Latest Articles by Sarah Canice Funke

6.01.06

And you read your Emily Dickenson, and I my Robert Frost

Breaks are the times when one can read for hours shamelessly. Or maybe that was school. I guess I've found the reason why I like school so much. Anyway, I've read a few "for fun" books over break.

1. The No. 1 Ladies' Detective Agency by Alexander McCall Smith. An engaging blend of humor and Botswanan culture. Although my favorite books about Africa are by Alan Patton, I really enjoyed Smith's portrayal of Botswana community as seen through the eyes of a middle-aged woman.
2. Tears of the Giraffe by Alexander McCall Smith. Second book in the series.
3. The Phantom Tollbooth by Norton Juster. I am ashamed to say that this was actually my first time through. I love random silliness if it involves words.

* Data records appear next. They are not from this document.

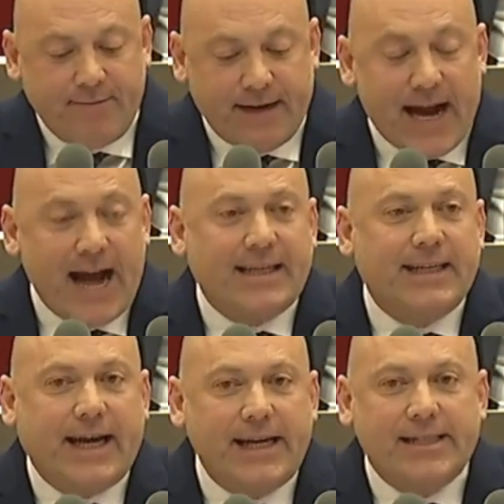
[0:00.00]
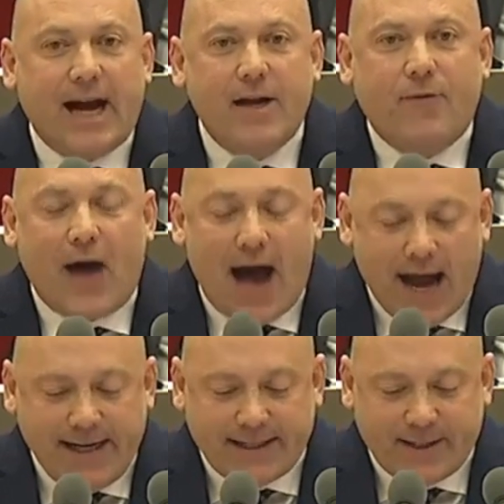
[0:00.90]
wenn ein Gericht eine
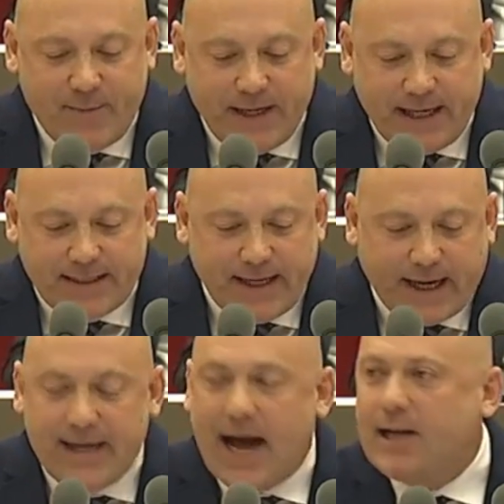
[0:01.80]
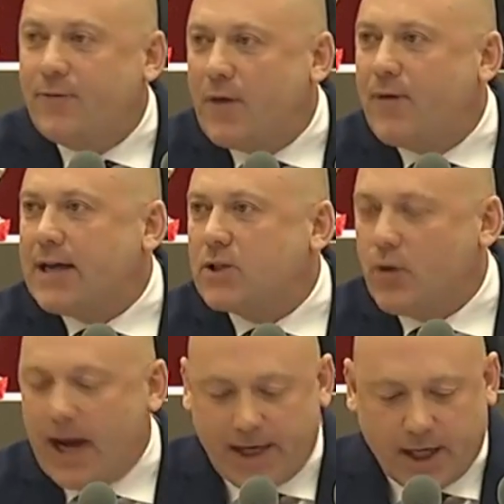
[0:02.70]
vereidigte Ministerin an die
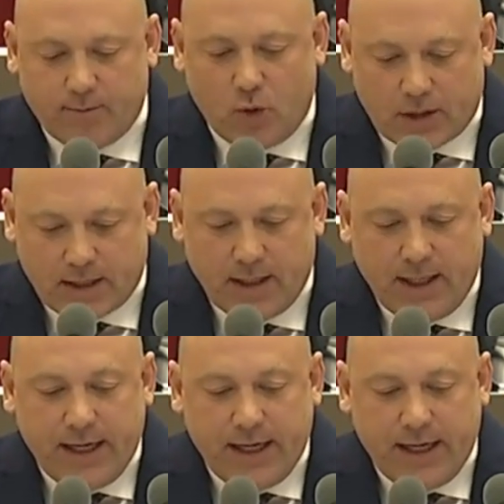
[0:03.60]
Verfassung erinnern muss.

Happy thanks to Red Rover for lending me the following three.

4. The Perilous Gard by Marie Elizabeth Pope. If you are into castles, fairies, intrique, Romance, and thoroughly capable heroines, you MUST read this book! If I were ordering these books axiologically rather than chronologically (ie the order in which I read them), then this book would be at the very top.
5. The Thief by Megan Whalen Turner. This book starts out EXTREMELY slowly, mostly because the protaganist is an obnoxious brat, but if you stick with it, the plot takes a sudden turn for the better, racing to the end and headlong into the sequel. Then one regards the agonizing beginning through a Hamletian lens ("there is method in his madness").
6. The Queen of Attolia by Megan Whalen Turner. The sequel. And rumor has it that a third book is forthcoming.

I also purchased Philip Pullman's His Dark Materials series, mostly because he also wrote a story (Lyda's Oxford) that takes place in Oxford, with pull-out maps and everything.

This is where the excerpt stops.